Now that his house in Whiterun was all kitted out, Murderface had one last stop to make before Riften. He bought a doll and a girl’s dress for his future daughter.

Down in Riften, Constance quizzed him again on his living arrangements, and took his word that he’d added a child’s room. She congratulated him and assured him that he’d be a great parent.

Would you trust this guy with your child?


That’s the mask of Clavicus Vile, which Murderface donned to do all his selling and forgot to take off while at the orphanage.


That’s how he normally looks. Worlds better, right?

Anyway, so once at home, Murderface gave Runa the doll, which she immediately commenced cuddling. He then gave her the dress, and fell right into a glitch in the game in which, occasionally, if you give a child a clothing item they will remove the old one but not equip the new one.

This is just wrong!


Murderface, horrified, had to run to the chest that held the kid’s things and re-gift her the dress, at which point she put it on. (I also note that he gets the Gift of Charity for supplying clothing to his own daughter, which also doesn’t seem quite right.)

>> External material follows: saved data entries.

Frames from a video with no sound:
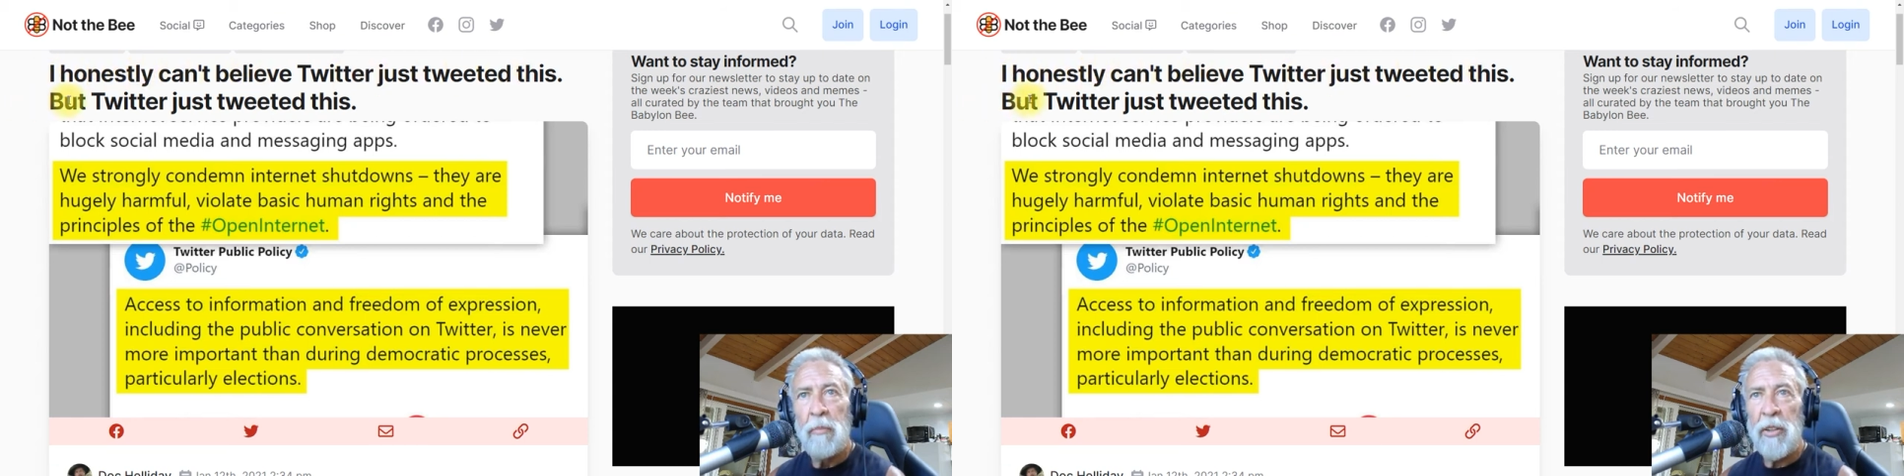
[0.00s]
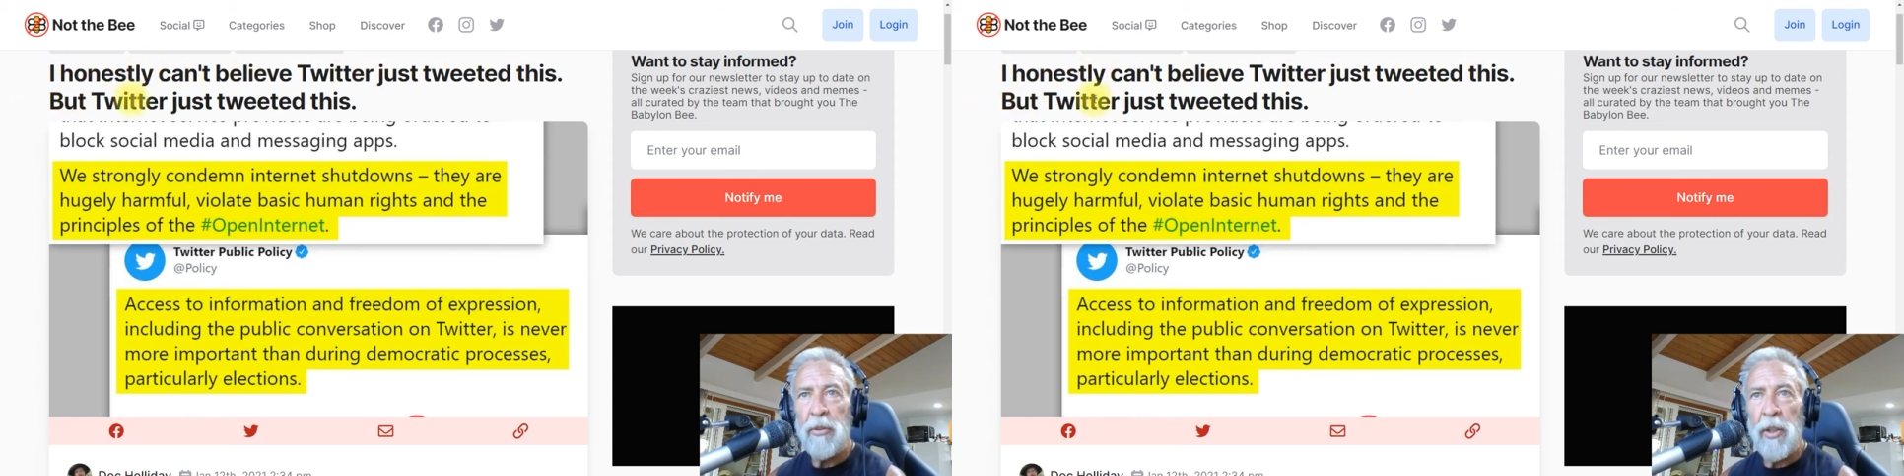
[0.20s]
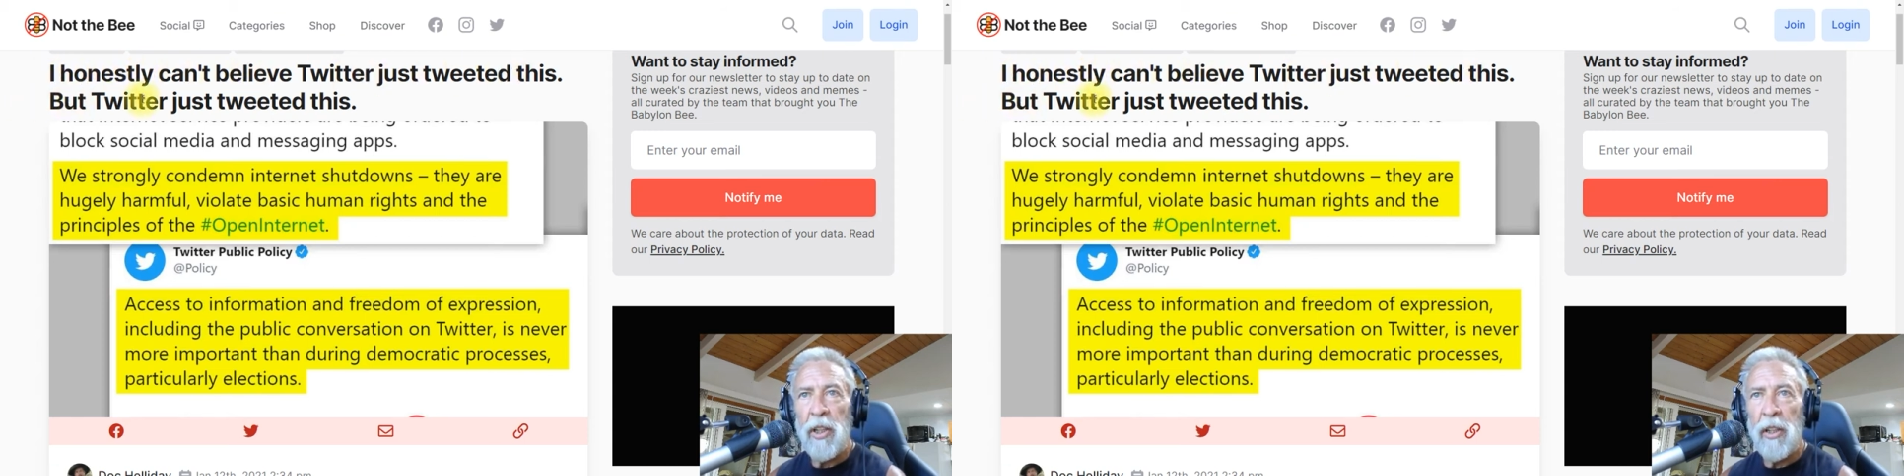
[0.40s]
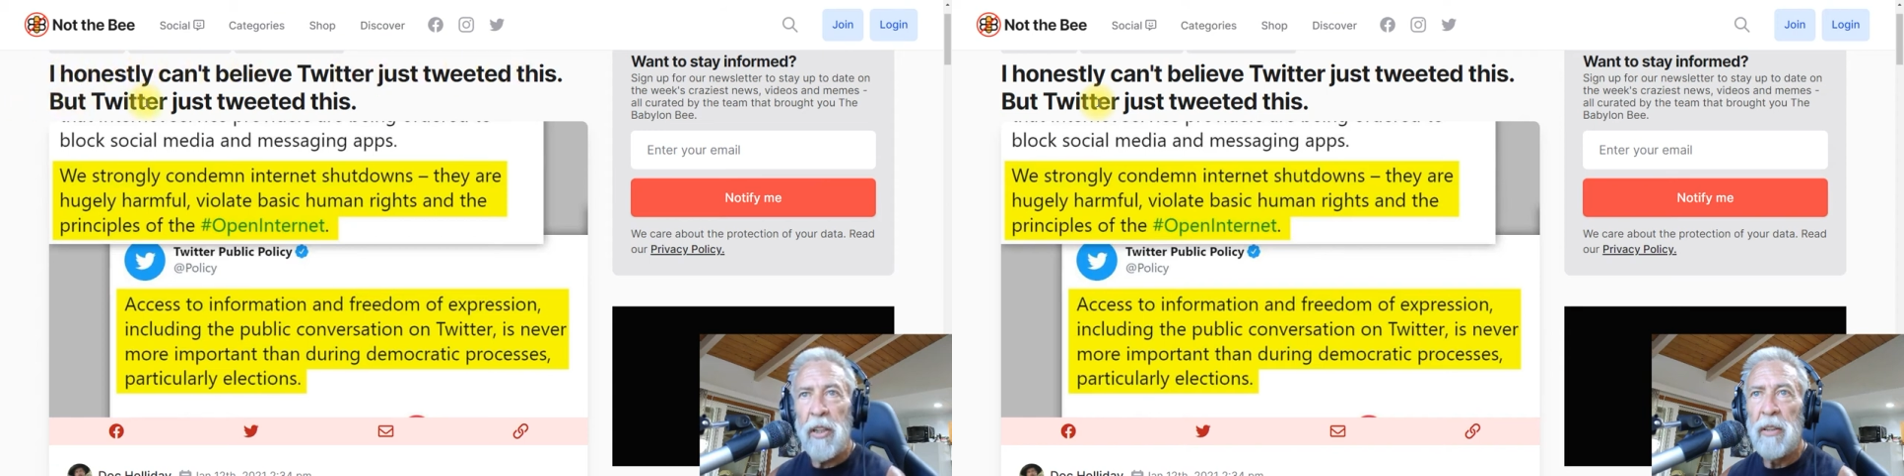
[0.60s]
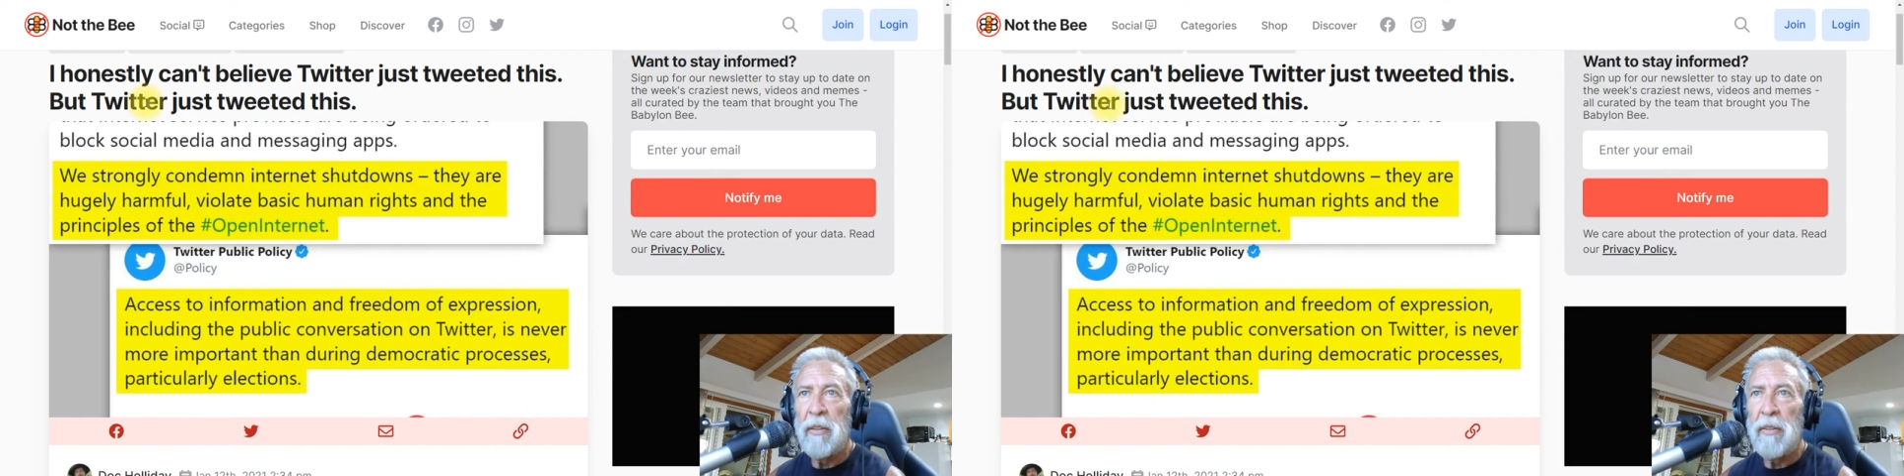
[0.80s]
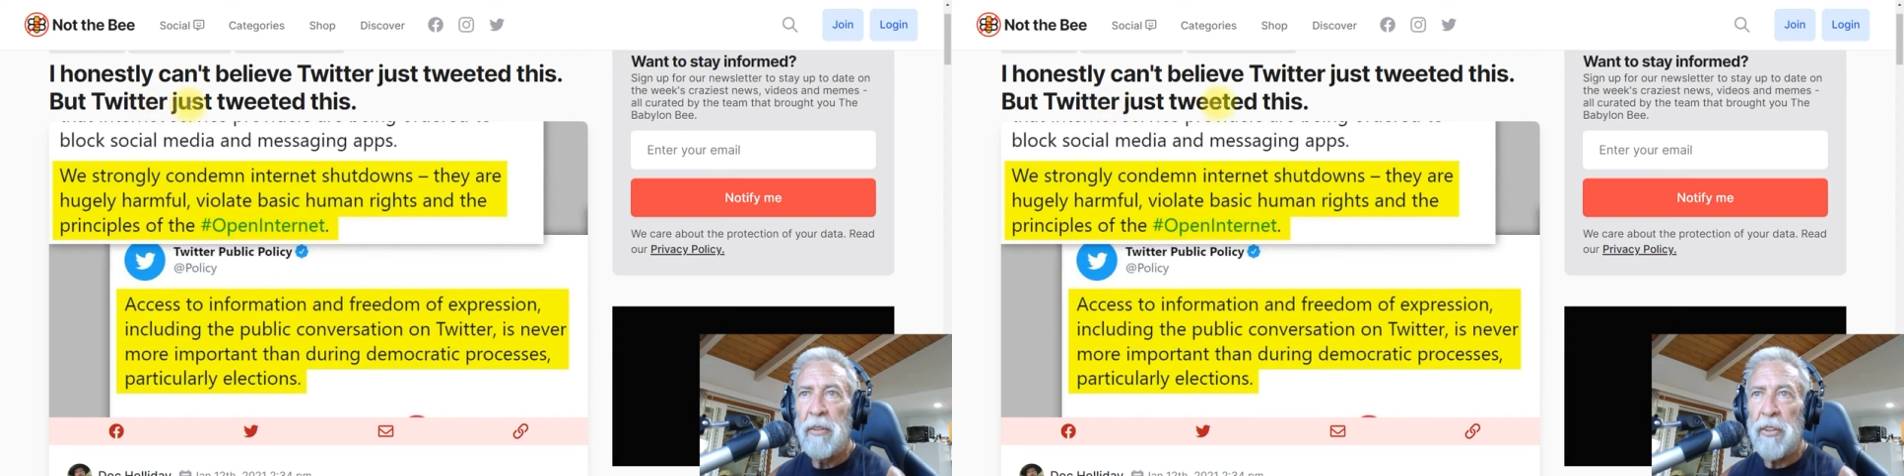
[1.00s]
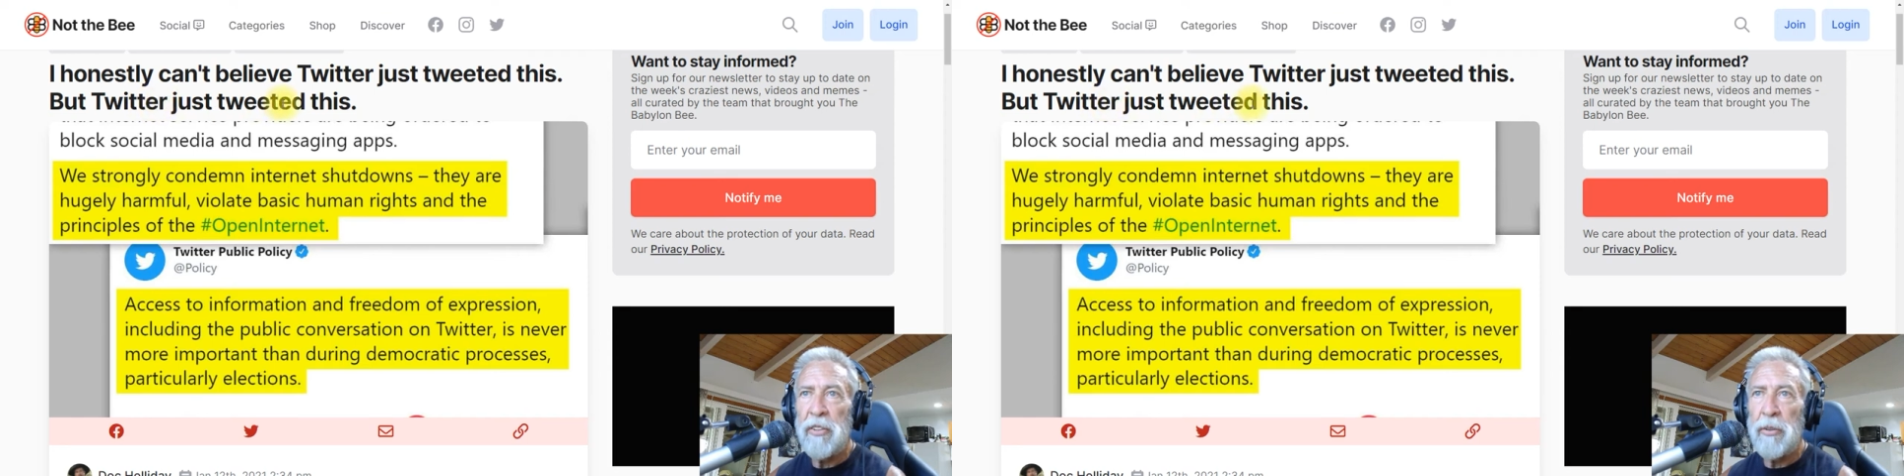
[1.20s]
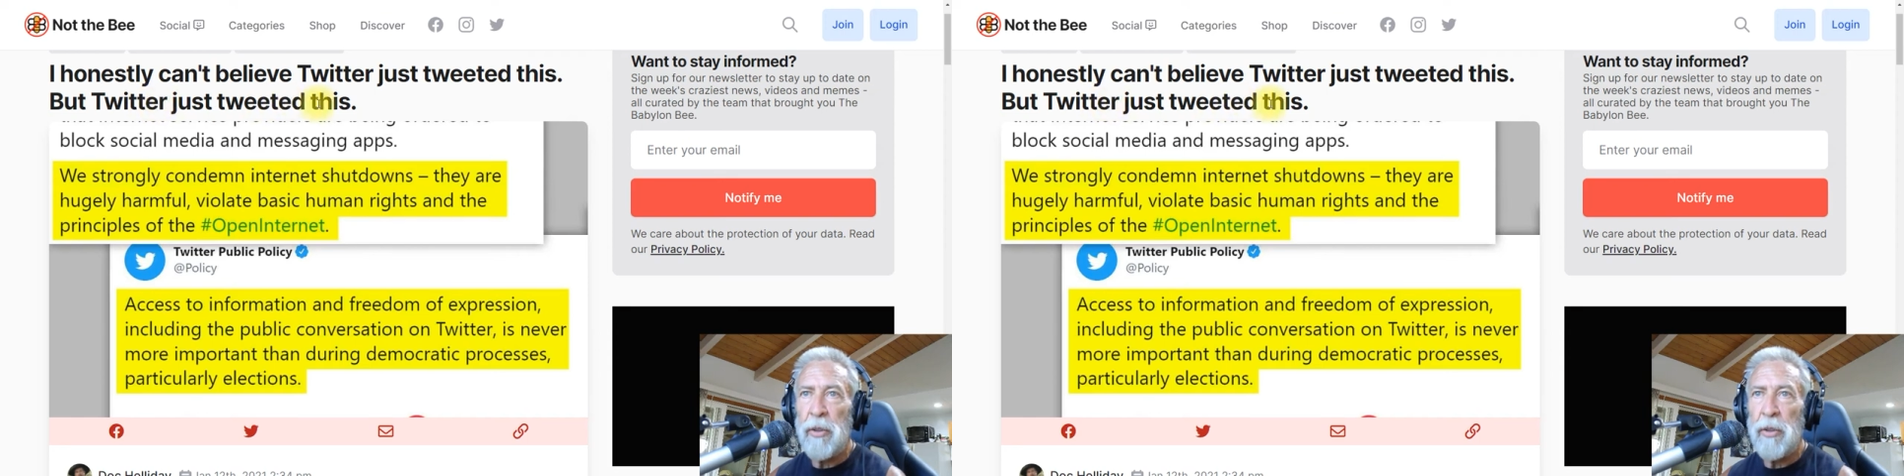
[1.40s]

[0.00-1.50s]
but Twitter just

It had been a long day. Runa, after excitedly thanking her new dad for the clothing and telling Murderface he was the best, retired to her room and fell asleep.



Murderface watched her quietly for a while, then silently shut the door and trudged upstairs--it took him a couple of tries because the ladder is kind of tricky--and went to bed himself.

Next time: an unexpected addition to the family!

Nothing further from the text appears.